Hi Yoav!
Curiouser and curiouser …
I have some clarifying questions and a couple of suggestions.
To confirm:
Do you mean by this that every epoch contains the exact same sequence
of batches (in the same order) every time through? (And that each specific
batch at a given position within the epoch contains the exact same data
samples?)
Did you mean that the distance between repeating peaks is 31 batches or is
it indeed “31 epochs,” as you said? “Batches” seems to fit the context better.
If it is batches, could you confirm that the periodicity really is different than the
number of batches in an epoch? This looks very much as if as you go through
the same sequence of batches you get approximately-matching patterns in
your loss function.
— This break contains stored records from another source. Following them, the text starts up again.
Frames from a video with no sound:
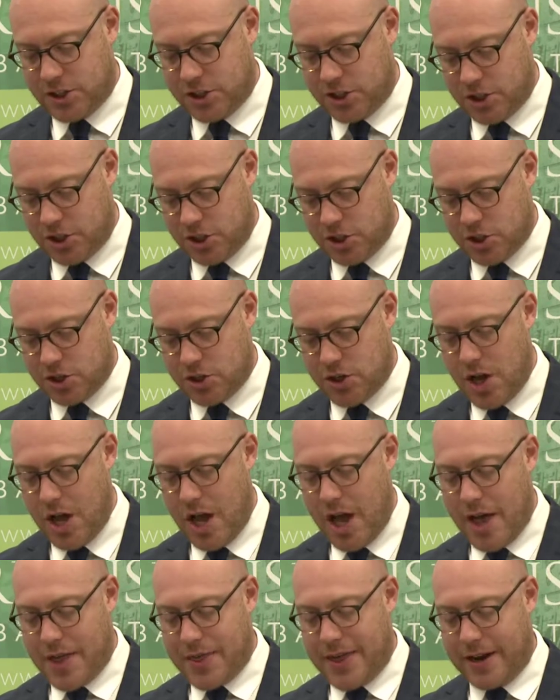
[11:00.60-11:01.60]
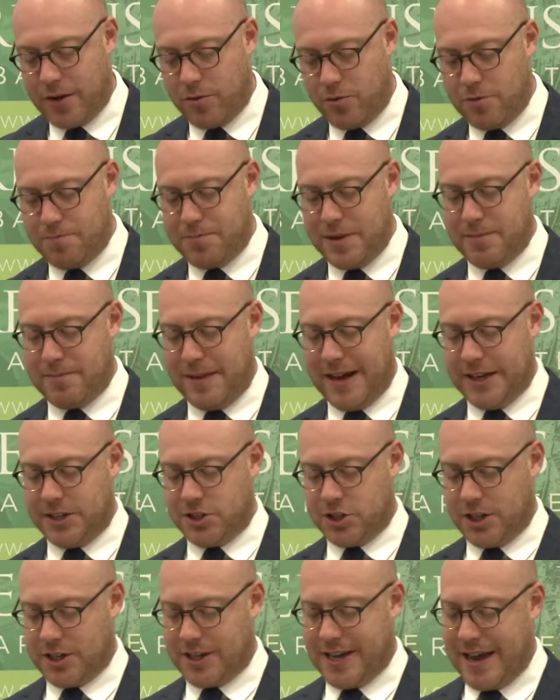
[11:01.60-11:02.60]
surgeon that it would be
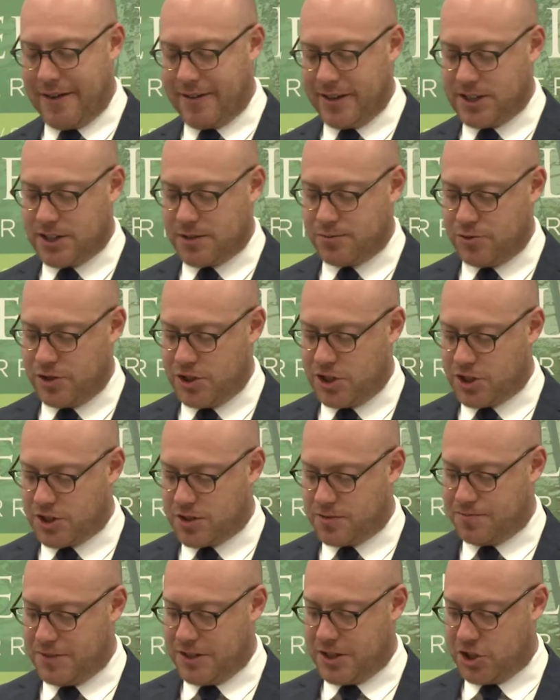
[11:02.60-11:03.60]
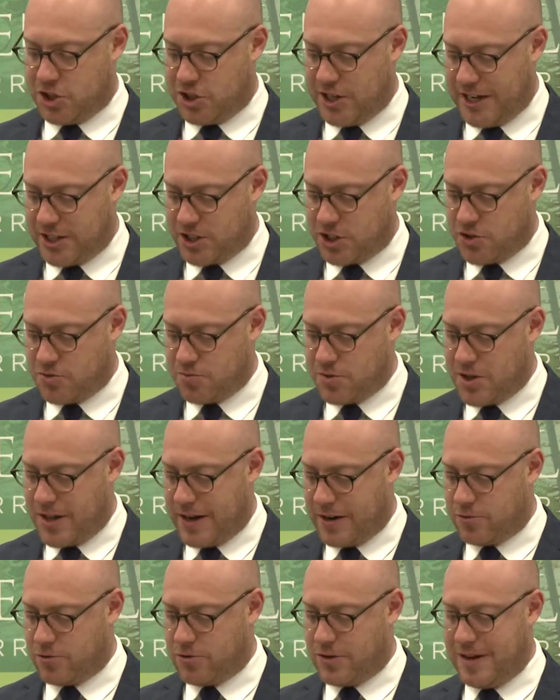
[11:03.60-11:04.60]
major, carrying some risk, but the chances were that
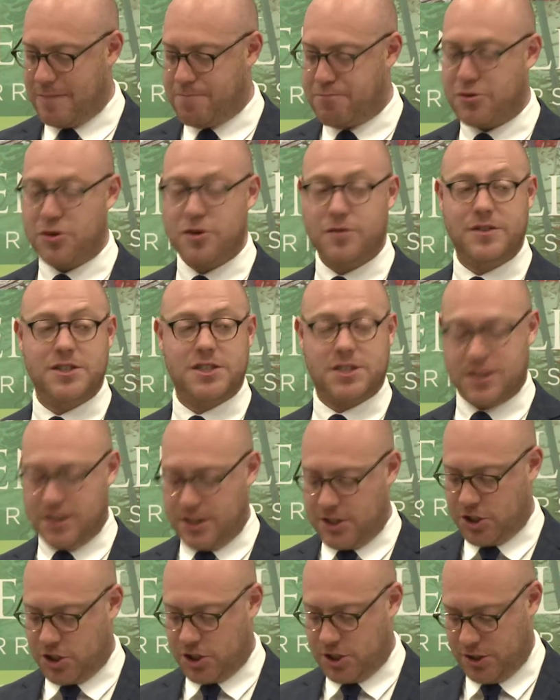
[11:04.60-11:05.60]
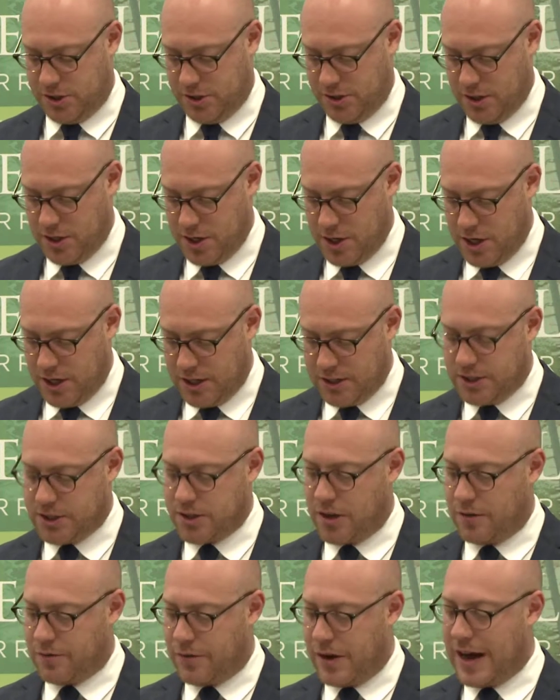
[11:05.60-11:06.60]
it would improve his condition. And
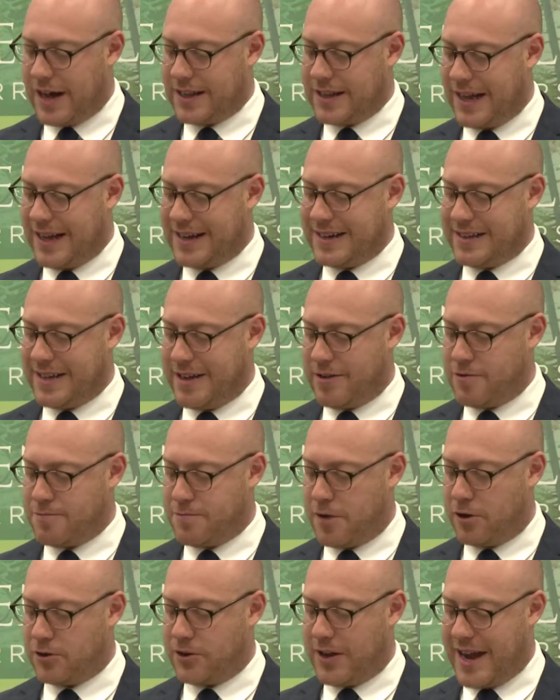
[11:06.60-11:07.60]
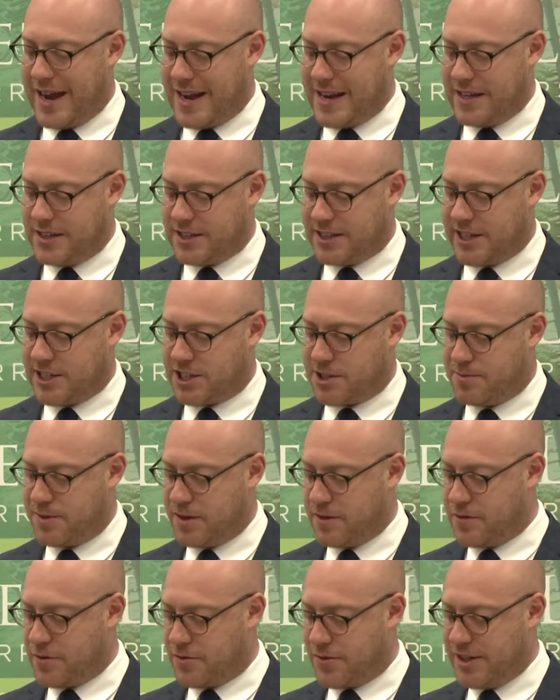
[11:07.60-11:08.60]
so I've highlighted there in bold, any assessment
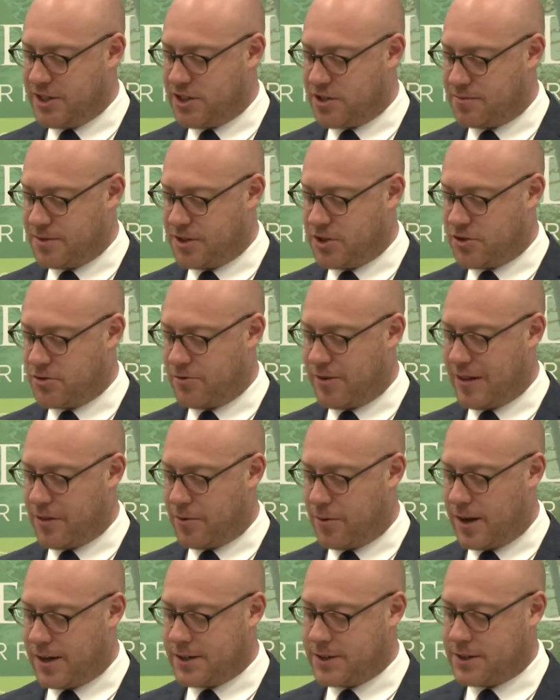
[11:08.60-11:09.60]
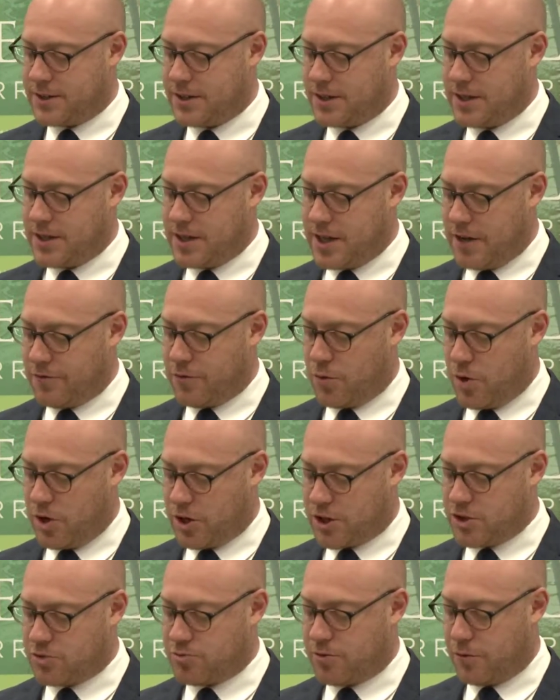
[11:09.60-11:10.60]
of the reasonableness or otherwise of a
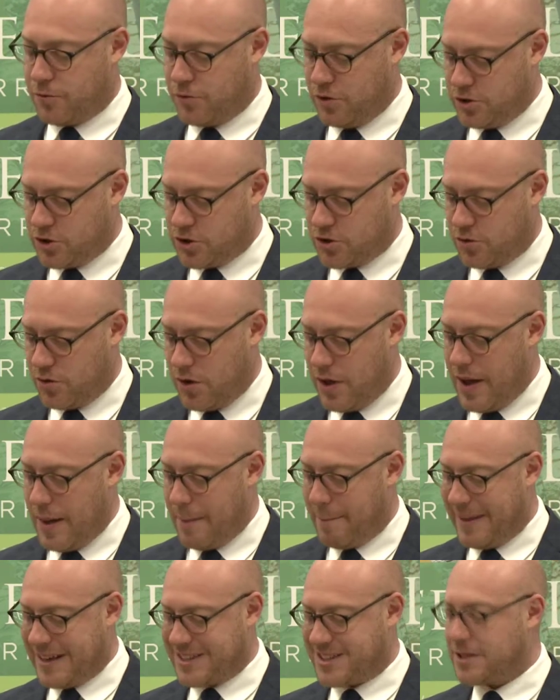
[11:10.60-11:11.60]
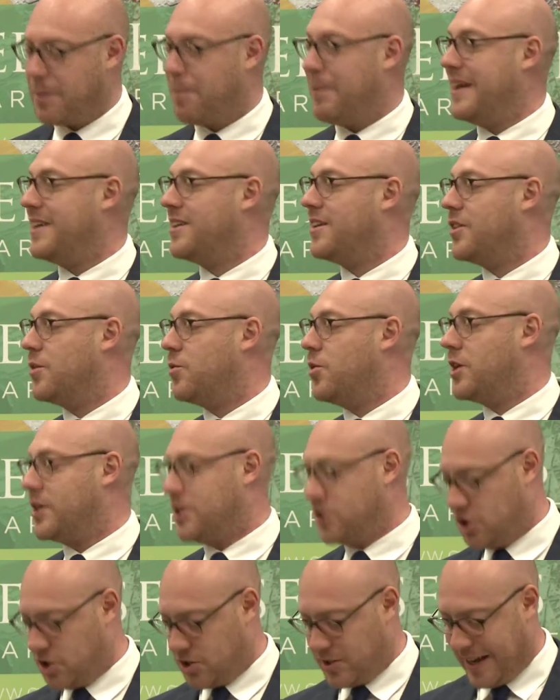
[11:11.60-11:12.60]
worker's refusal must depend on the
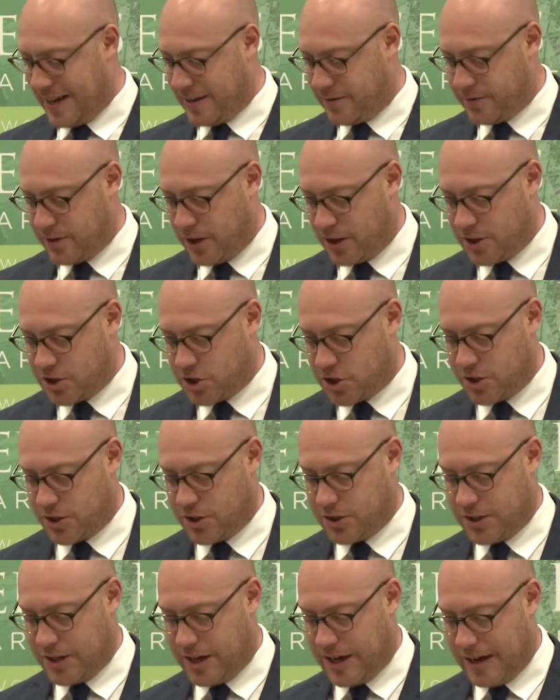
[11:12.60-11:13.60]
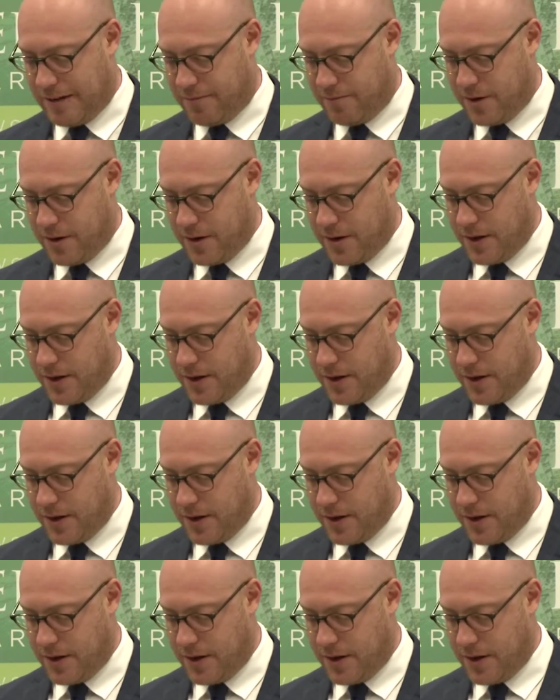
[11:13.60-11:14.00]
worker's state of knowledge at the time.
It would seem very odd if as you go through the same
sequence of batches from epoch to epoch, different batches give you “matching”
values of the loss function (for example, different batches give you the peak).
Are you using any sort of learning-rate scheduler?
Could you post your zoomed-in loss graph, annotating the top peak and bottom
valley (as well as, perhaps, a couple other landmarks) with the batch number
(or epoch number, if they really are epochs)?
Try making the same graph with training turned off. That is, run the exact same
code, but simply skip the optimization step or maybe set the learning rate to
zero. (You might also try training for a bit before turning off the training just to
let things stabilize a little bit.)
Assuming that you are using pytorch’s DataLoader
class, you might try setting
drop_last = True
. I think its a long shot (because the last-batch size of 62 is
really not that different from 80), but maybe your last batch is giving your training
an unhelpful jolt that causes your loss function to spike up.
And, yes, turning on shuffling would make sense, but that would mask the
interesting effect that you’re currently seeing.
Best.
K. Frank